Lideranças do agronegócio
concentraram críticas à proposta de mudança na escala de trabalho 6x1 neste
sábado, 25, durante a cerimônia de abertura da Expozebu, em Uberaba (MG) -
evento considerado o principal da pecuária nacional. Eles defenderam maior debate
sobre os impactos da medida na economia e no setor produtivo.
Presidente da Associação Brasileira dos Criadores de Zebu (ABCZ), Arnaldo Manuel de Souza Machado Borges alertou para os riscos da discussão e pediu posicionamento do Congresso.
"Destacamos aqui a
necessidade de discutirmos assuntos como o fim da escala 6x1, com a devida
seriedade, e levando em consideração todas as consequências possíveis para o
bom funcionamento da economia e do setor produtivo do Brasil", afirmou. Segundo
ele, a proposta é "tão nociva à nossa economia" que pode trazer
"consequências graves e sem precedentes ao nosso agro".

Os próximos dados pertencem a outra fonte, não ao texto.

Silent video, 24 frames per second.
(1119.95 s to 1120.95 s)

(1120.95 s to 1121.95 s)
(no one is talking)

Na mesma linha, o presidente
da Federação da Agricultura e Pecuária do Estado de São Paulo (Faesp), Tirso
Meirelles, ampliou o tom das críticas ao cenário econômico e fiscal do País
"Nós arrecadamos R$ 3
trilhões em impostos. Ficamos mais de 5 meses pagando imposto. E o que é
trazido para a sociedade? Mais imposto", disse. Para ele, a reforma
tributária tende a "concentrar mais ainda os recursos na mão do governo
federal, dificultando os municípios".
Meirelles também criticou a
priorização do debate sobre a jornada de trabalho diante de gargalos
estruturais. "Precisa resolver primeiro a estruturação do País em vez de
mexer nos 6x1", afirmou, ao citar problemas como transporte e segurança.
O dirigente defendeu ainda
maior engajamento da sociedade e destacou a necessidade de planejamento de
longo prazo. "Nós não podemos mais ficar como telespectadores", disse
o presidente da Faesp. Ao mencionar comparações internacionais, afirmou que o
Brasil precisa de um "projeto" consistente.

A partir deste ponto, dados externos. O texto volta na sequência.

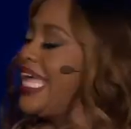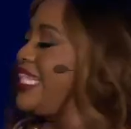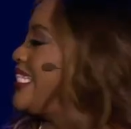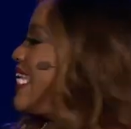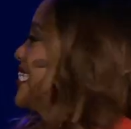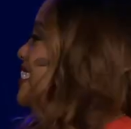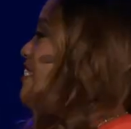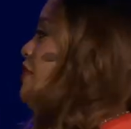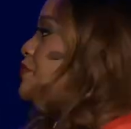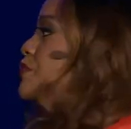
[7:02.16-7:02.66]

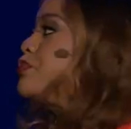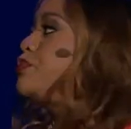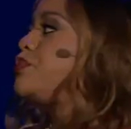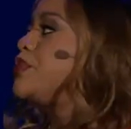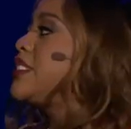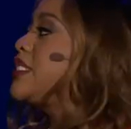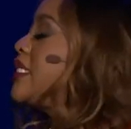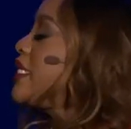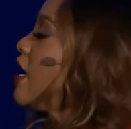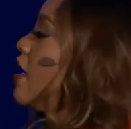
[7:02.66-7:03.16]
And that's a
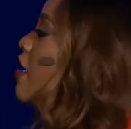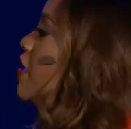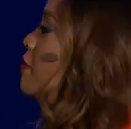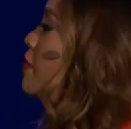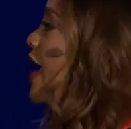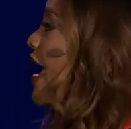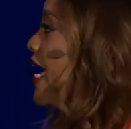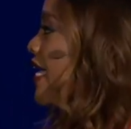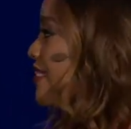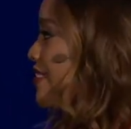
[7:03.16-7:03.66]
really
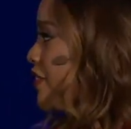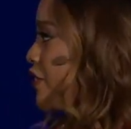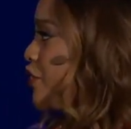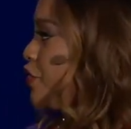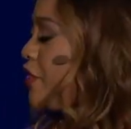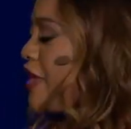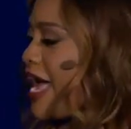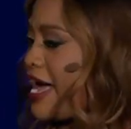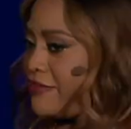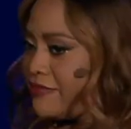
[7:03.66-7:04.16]
hard path to
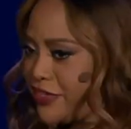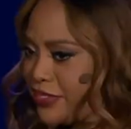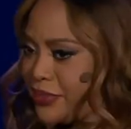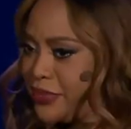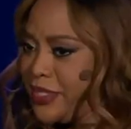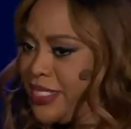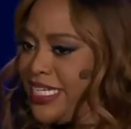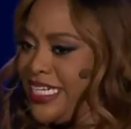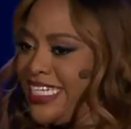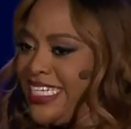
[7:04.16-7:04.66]
travel.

No campo político, Meirelles
agradeceu aos pré-candidatos à Presidência da República Ronaldo Caiado (PSD) e
Romeu Zema (Novo), presentes à cerimônia e que, segundo ele, se dispuseram a
participar do debate público.
"Deram os seus nomes no
momento difícil, sabem que está polarizado, mas deram os nomes para que tenha
discussão dentro do País", afirmou, acrescentando que há "nomes
capazes que realmente podem levar avante um projeto Brasil".
A discussão sobre a jornada
ocorre em meio ao avanço da proposta no Congresso. Nesta semana, a Comissão de
Constituição e Justiça (CCJ) da Câmara aprovou a admissibilidade de uma
Proposta de Emenda à Constituição (PEC) que trata do tema, etapa que analisa
apenas a constitucionalidade do texto.